Microemulsions are isotropic mixtures of two or more immiscible liquids that coexist in a single phase in the presence of a surfactant or surfactant/co-surfactant mixture.^18,19 Due to their ability to host a variety of polar (e.g. water) and nonpolar (e.g. aliphatic hydrocarbon) species simultaneously, these thermodynamically stable dispersions provide a unique microenvironment for processing chemical reactions and particularly, a efficient way to synthesize nanomaterials.^20–22 Besides, each droplet in the microemulsions can be considered as an individual nanoreactor where nanoparticles (NPs) nucleate, grow and crystallize in a confined way. Therefore, nanoparticle size and crystallinity can be better controlled, which is the key to obtain nanomaterials with appropriate and reproducible properties.²³ However, the main drawback of the microemulsion method to prepare nanomaterials is the use of organic solvents as a component. For the construction of environmentally friendly systems to produce nanomaterials, ionic liquids are regarded as the ideal replacement for traditional organic solvents and form ionic liquid microemulsions because they have not only excellent solvency for both organic and inorganic compounds but also the features of non-flammability, low volatility, high chemical and thermal stability and recyclability.^24,25 Such ionic liquid based microemulsion systems possess both the advantages of conventional microemulsions and ionic liquids, and have been developed as promising media for synthesizing some metal nanomaterials, such as gold NPs,²⁶ silica NPs,²⁷ silver NPs,²⁸ palladium NPs,²⁹ etc. Recently, differently shaped and sized La-metal–organic frameworks (La-MOFs) have been successfully synthesized in ionic liquid microemulsions, presenting a new route for MOF synthesis.³⁰

Here, for the first time, two different Zn-MOF crystals were prepared using H₂O/TX-100/[Bmim]PF₆ microemulsions. This proposed environmentally friendly approach to synthesize Zn-MOFs is simple, requires no energy input, and operates at room temperature. Meanwhile, the influence of the ratio of reactants, the pH value, and the reaction time on the morphology of the Zn-MOFs was investigated in the ionic liquid microemulsions. The synthesis, size, morphology, crystal structures and thermal properties of the Zn-MOFs have been discussed in detail.

Results and discussion

The water/TX-100/[Bmim]PF₆ system could form microemulsions according to previous work by Gao et al.³⁵ The ternary phase diagram is shown in Fig. 1. The three types of subregion including water-in-[Bmim]PF₆, bicontinuous, and [Bmim]PF₆-in-water respectively were divided in the single phase region by potentiometric titration. In this work, the organic ligand BTC was selected due to the presence of –COOH groups, which made the synthesis of MOFs easier at room temperature. Zn-MOFs with different crystal structures and morphologies were synthesized in different subregions of the ionic liquid microemulsions according to well established procedures, and the process is shown in Scheme 1.

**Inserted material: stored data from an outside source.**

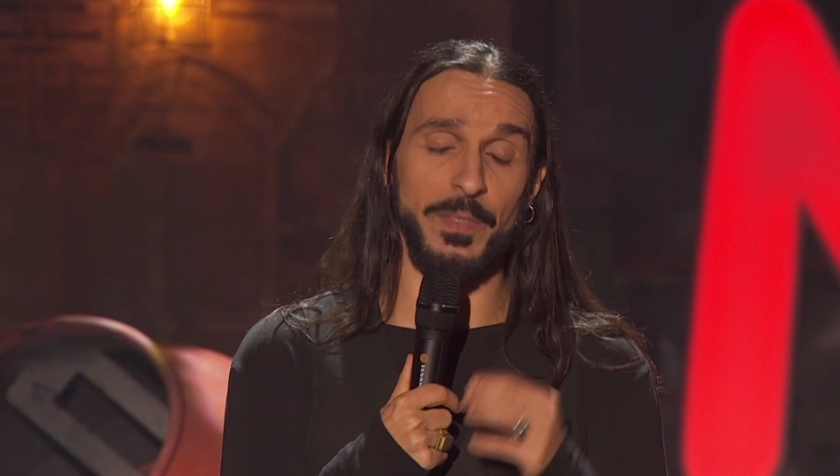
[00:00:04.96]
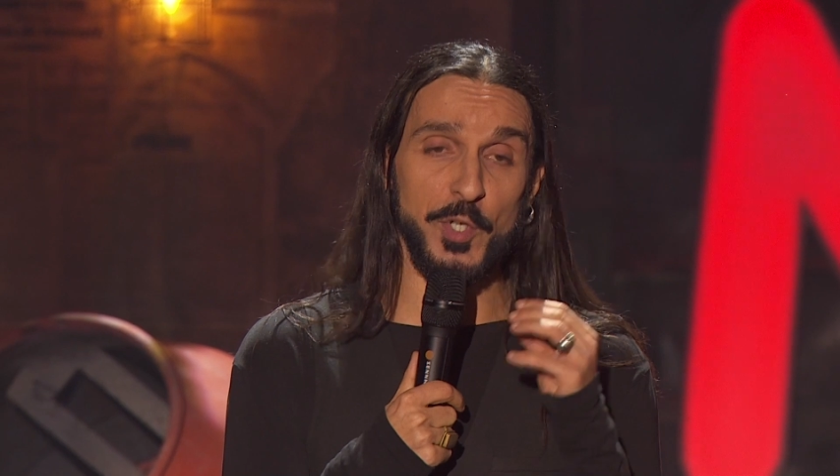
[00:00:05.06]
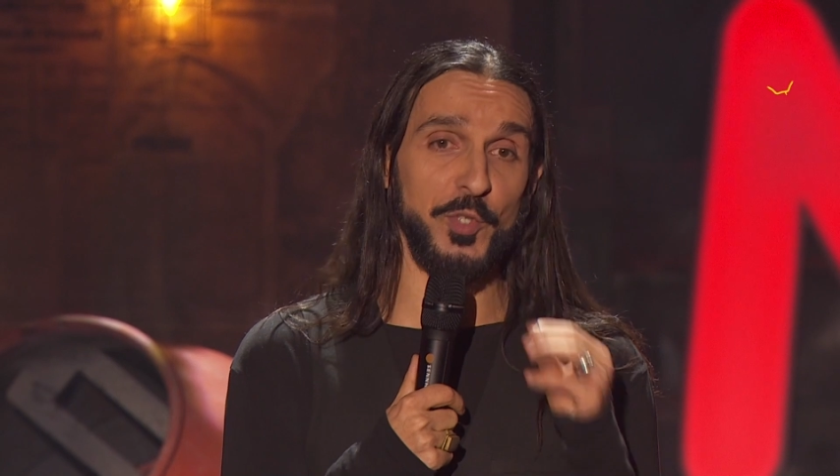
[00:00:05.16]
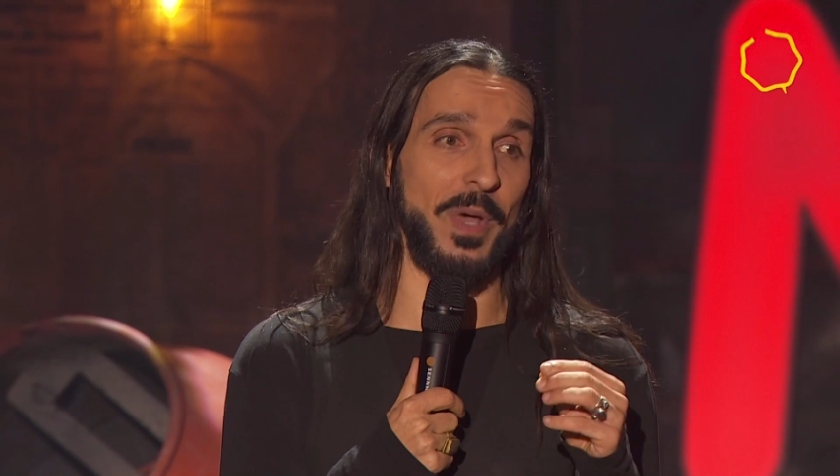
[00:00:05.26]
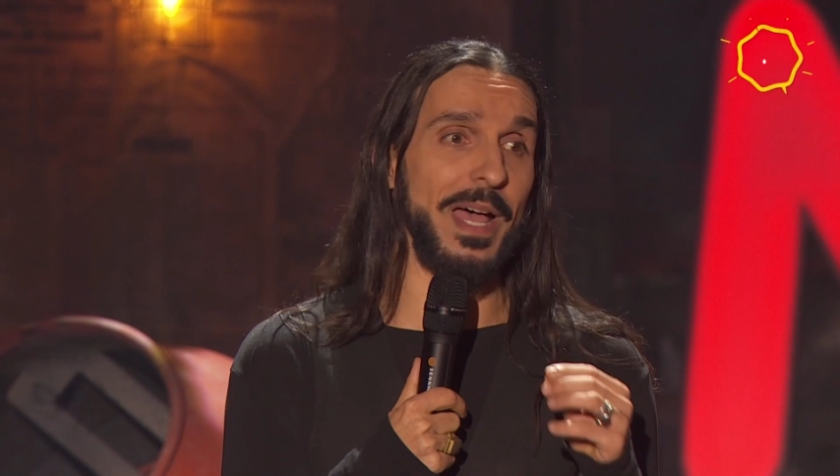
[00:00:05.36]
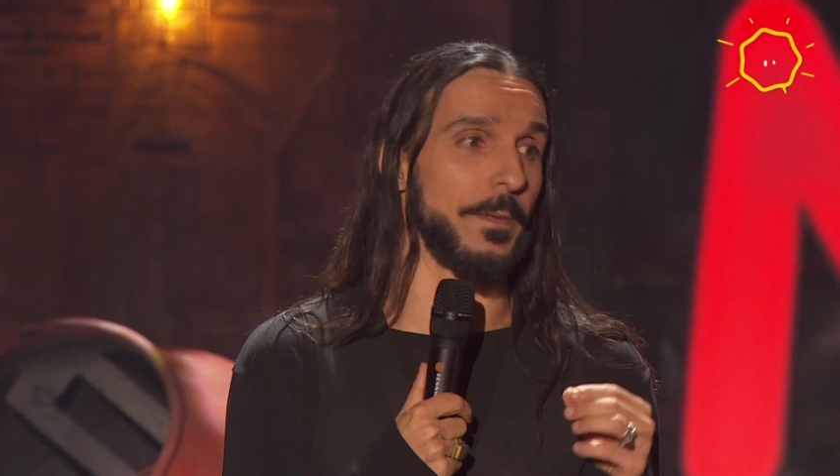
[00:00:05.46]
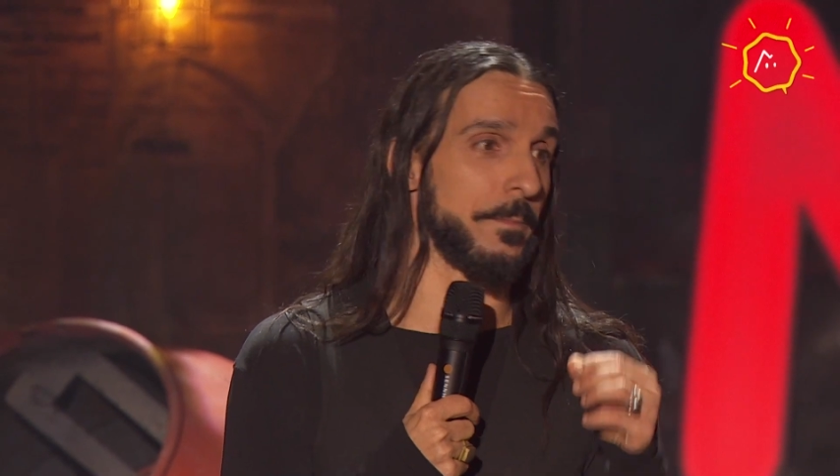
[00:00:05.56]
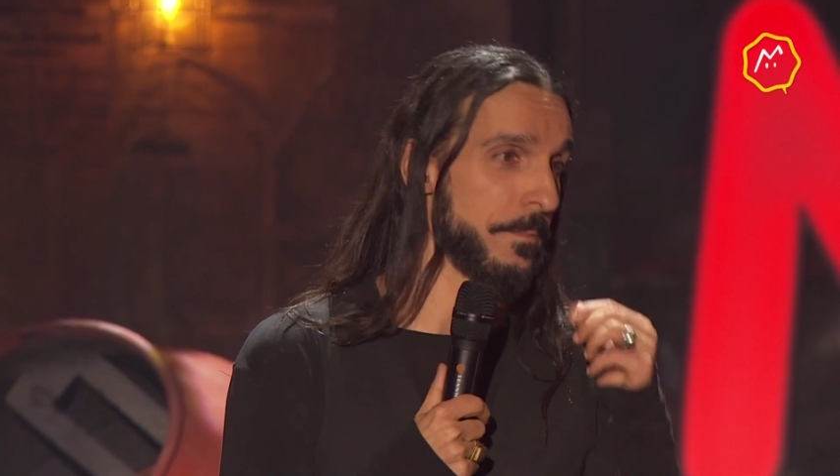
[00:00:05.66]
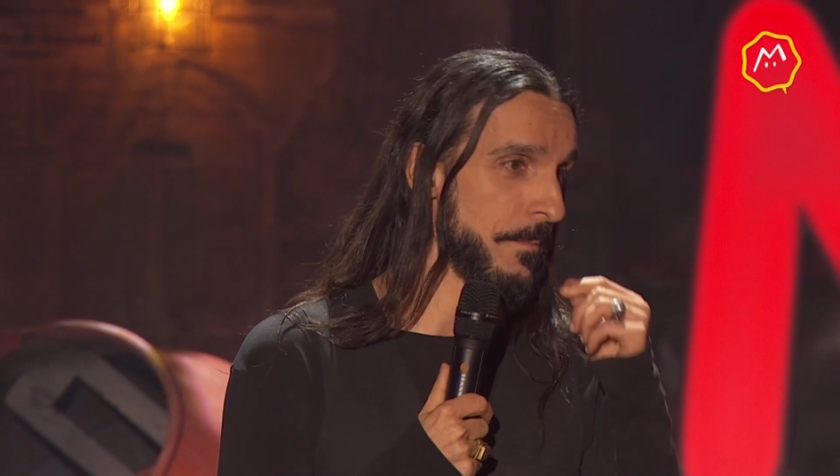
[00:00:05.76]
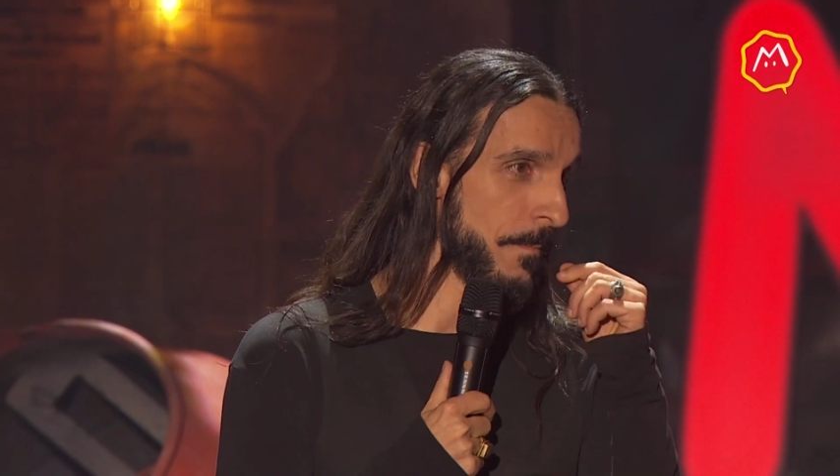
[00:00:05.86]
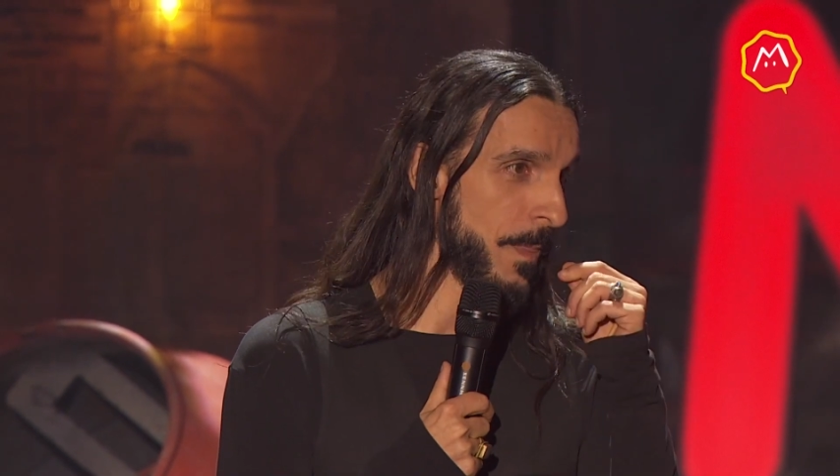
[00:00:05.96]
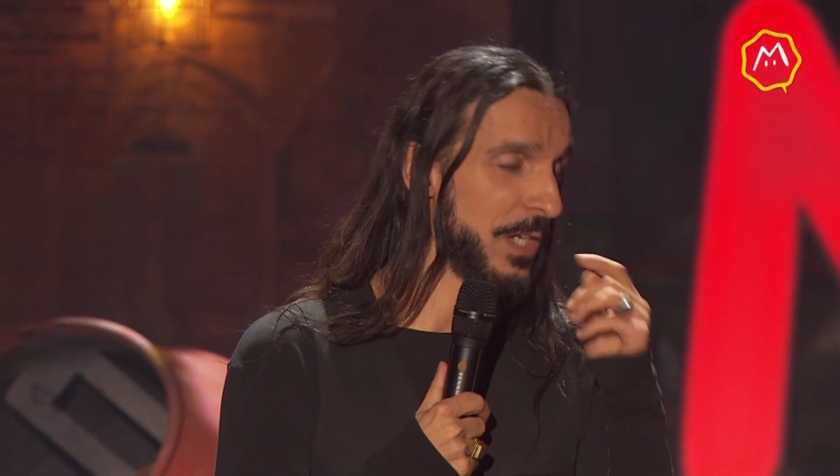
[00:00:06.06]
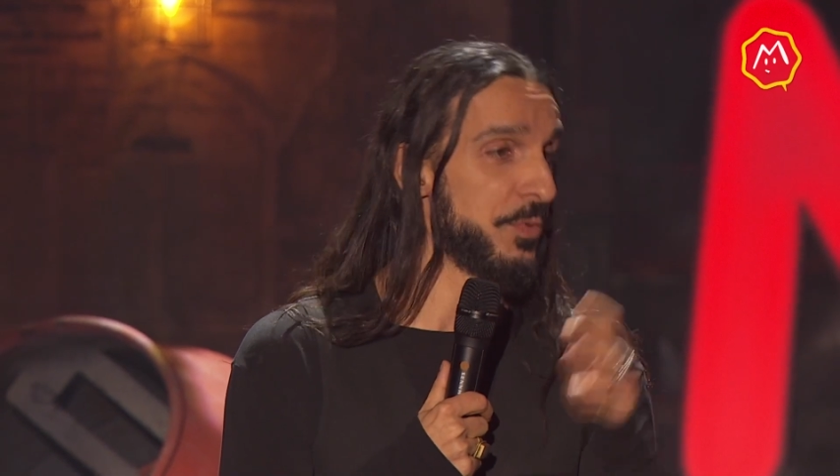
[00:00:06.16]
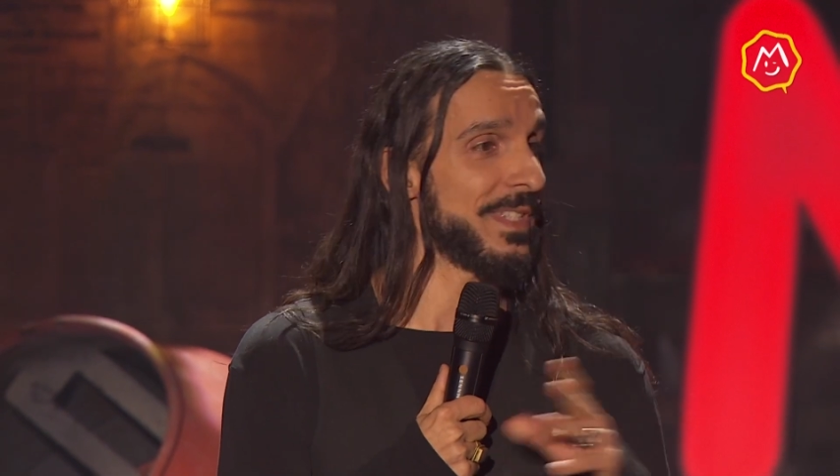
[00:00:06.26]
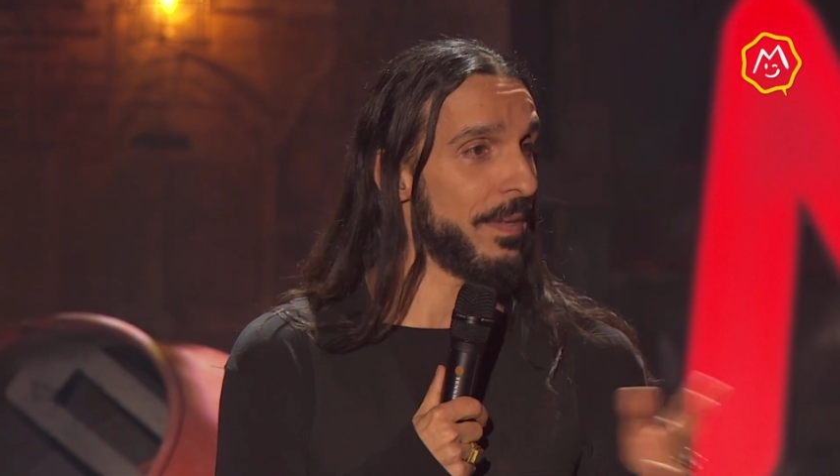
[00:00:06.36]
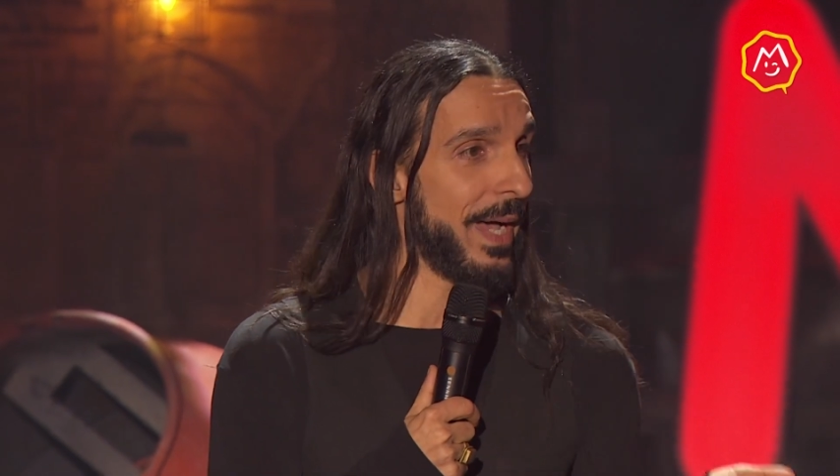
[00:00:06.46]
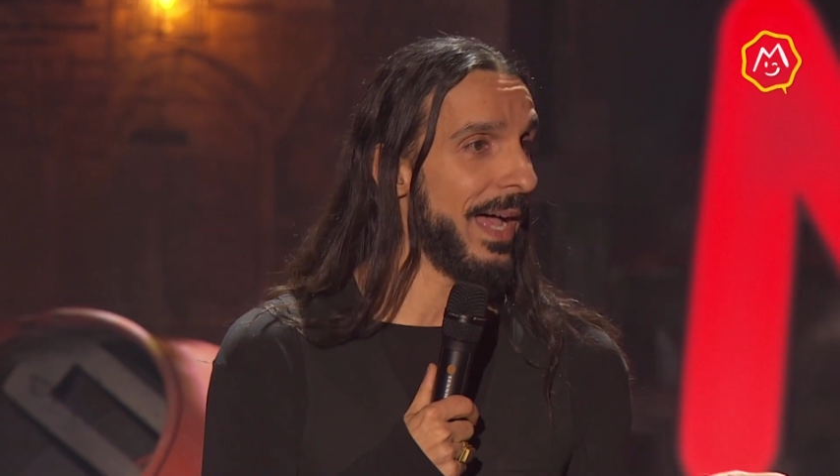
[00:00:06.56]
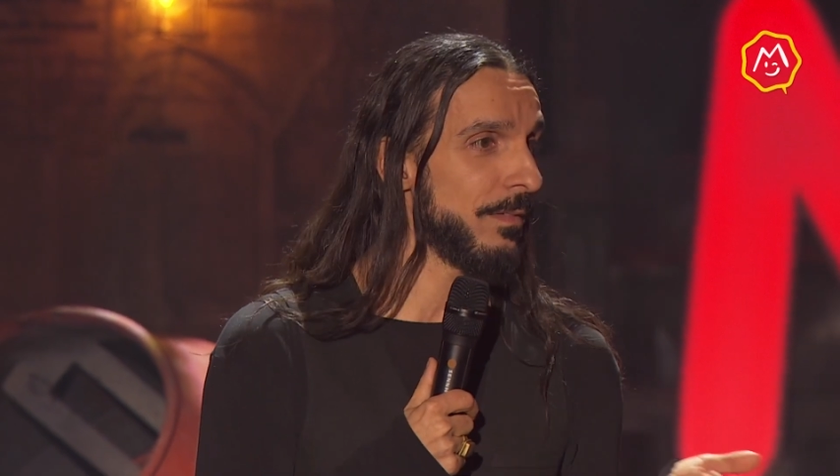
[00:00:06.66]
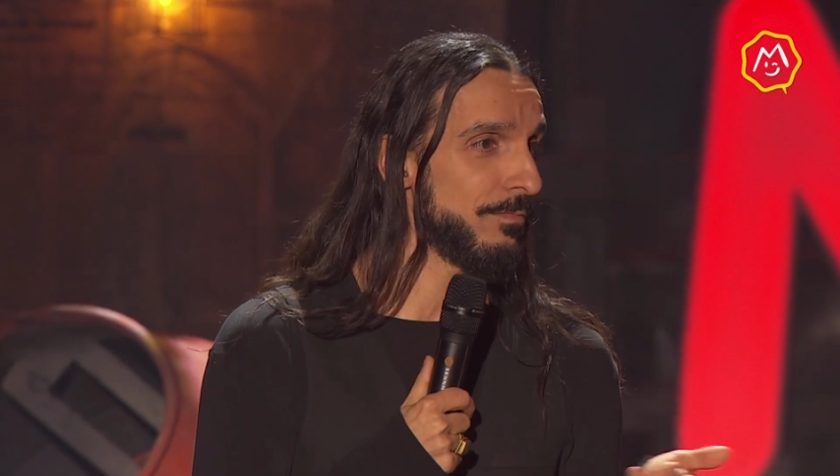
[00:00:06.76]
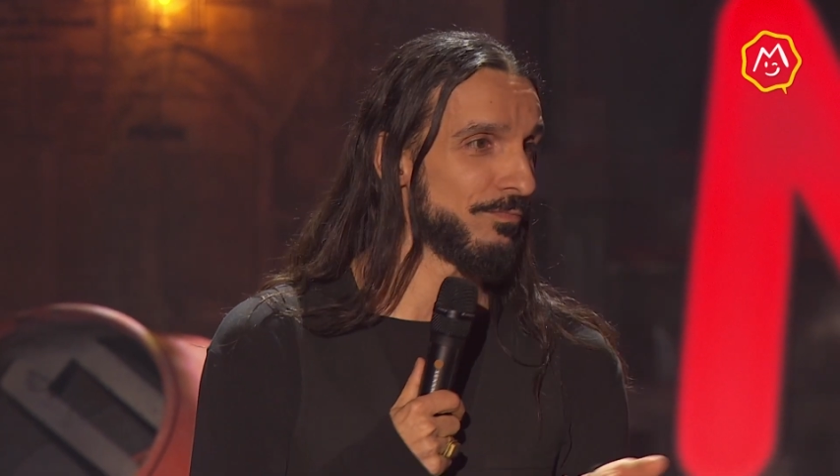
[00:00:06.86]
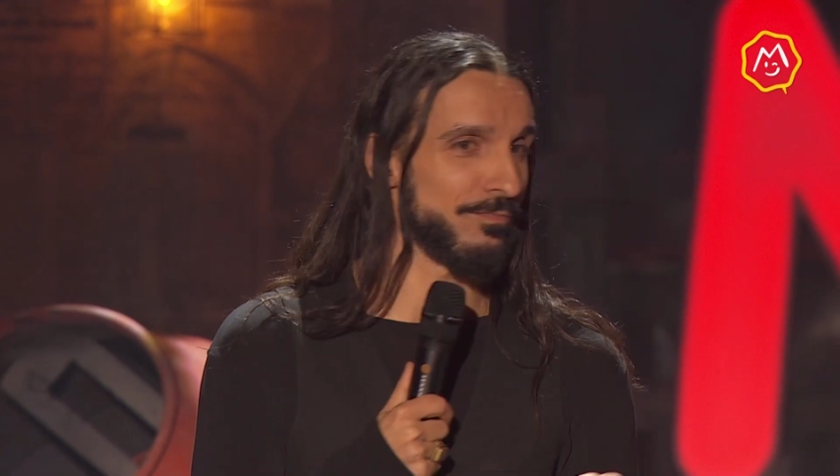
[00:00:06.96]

dimanche soir, je suis dans un bar,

Fig. 1 The phase diagram of the water/TX-100/[Bmim]PF₆ ternary system at 25 °C. A and B, C and D, and E and F, are the water-in-[Bmim]PF₆, bicontinuous, and [Bmim]PF₆-in-water subregions respectively.

Scheme 1 The preparation of the Zn-MOFs in the ionic liquid microemulsions.

According to the ternary phase diagram of the water/TX-100/[Bmim]PF₆ system, we synthesized the Zn-MOFs using the same ratio of reactants in different regions (A–F) of the microemulsions. The SEM images show that the Zn-MOFs prepared in the microemulsions A, B and C, and the microemulsions D, E and F were mainly granular and rod-like, respectively (Fig. 2). Therefore, the shape of the Zn-MOFs could be controlled by using different regions of the microemulsions in the synthesis.

Fig. 2 SEM images of the Zn-MOFs. A–F correspond to the Zn-MOFs prepared in the microemulsion A–F regions marked in Fig. 1, respectively.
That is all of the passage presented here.